TASK TO CARRY OUT — The records follow. Count the lines holding "video" and give only the number.

DATA —
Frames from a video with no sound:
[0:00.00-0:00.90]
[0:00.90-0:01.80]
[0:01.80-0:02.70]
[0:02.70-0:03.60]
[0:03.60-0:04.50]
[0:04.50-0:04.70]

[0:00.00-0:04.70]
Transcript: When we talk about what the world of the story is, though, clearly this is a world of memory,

--

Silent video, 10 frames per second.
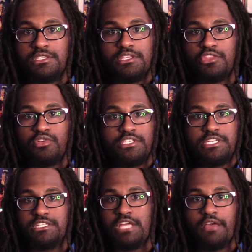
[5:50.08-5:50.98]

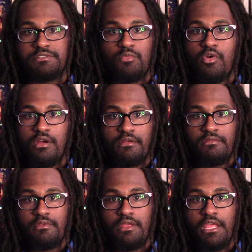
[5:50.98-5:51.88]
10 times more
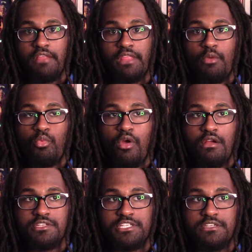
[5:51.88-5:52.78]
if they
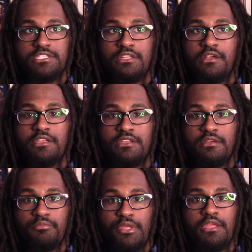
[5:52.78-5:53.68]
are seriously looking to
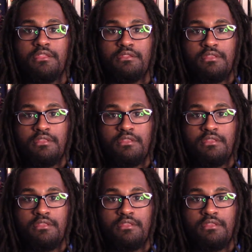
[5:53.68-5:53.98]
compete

---

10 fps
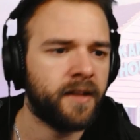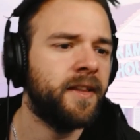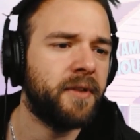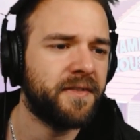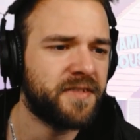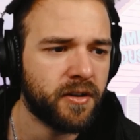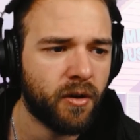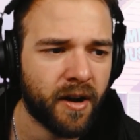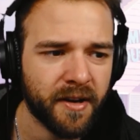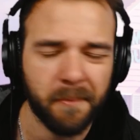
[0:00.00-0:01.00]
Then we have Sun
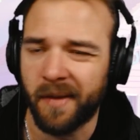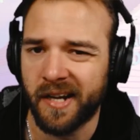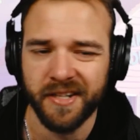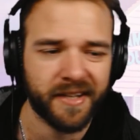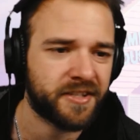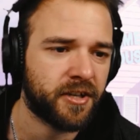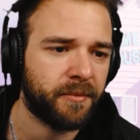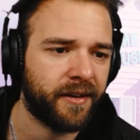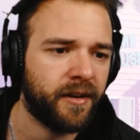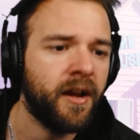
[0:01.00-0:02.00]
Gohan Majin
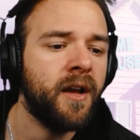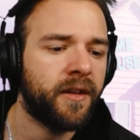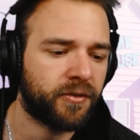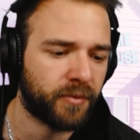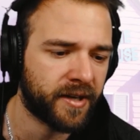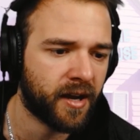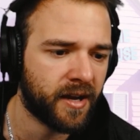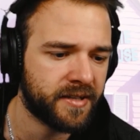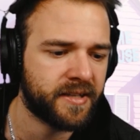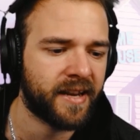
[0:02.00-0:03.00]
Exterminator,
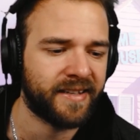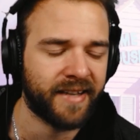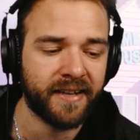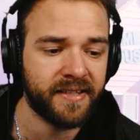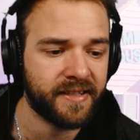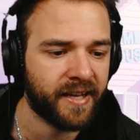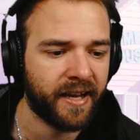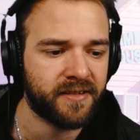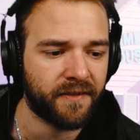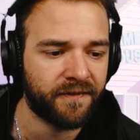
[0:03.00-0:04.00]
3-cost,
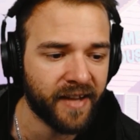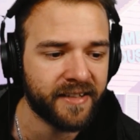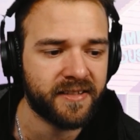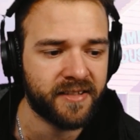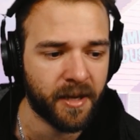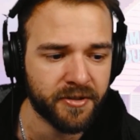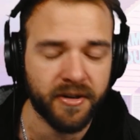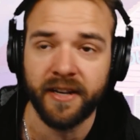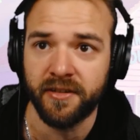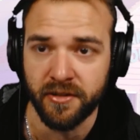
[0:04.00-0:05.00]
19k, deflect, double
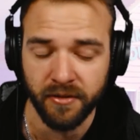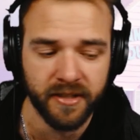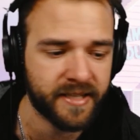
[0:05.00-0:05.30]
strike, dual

REPLY — 2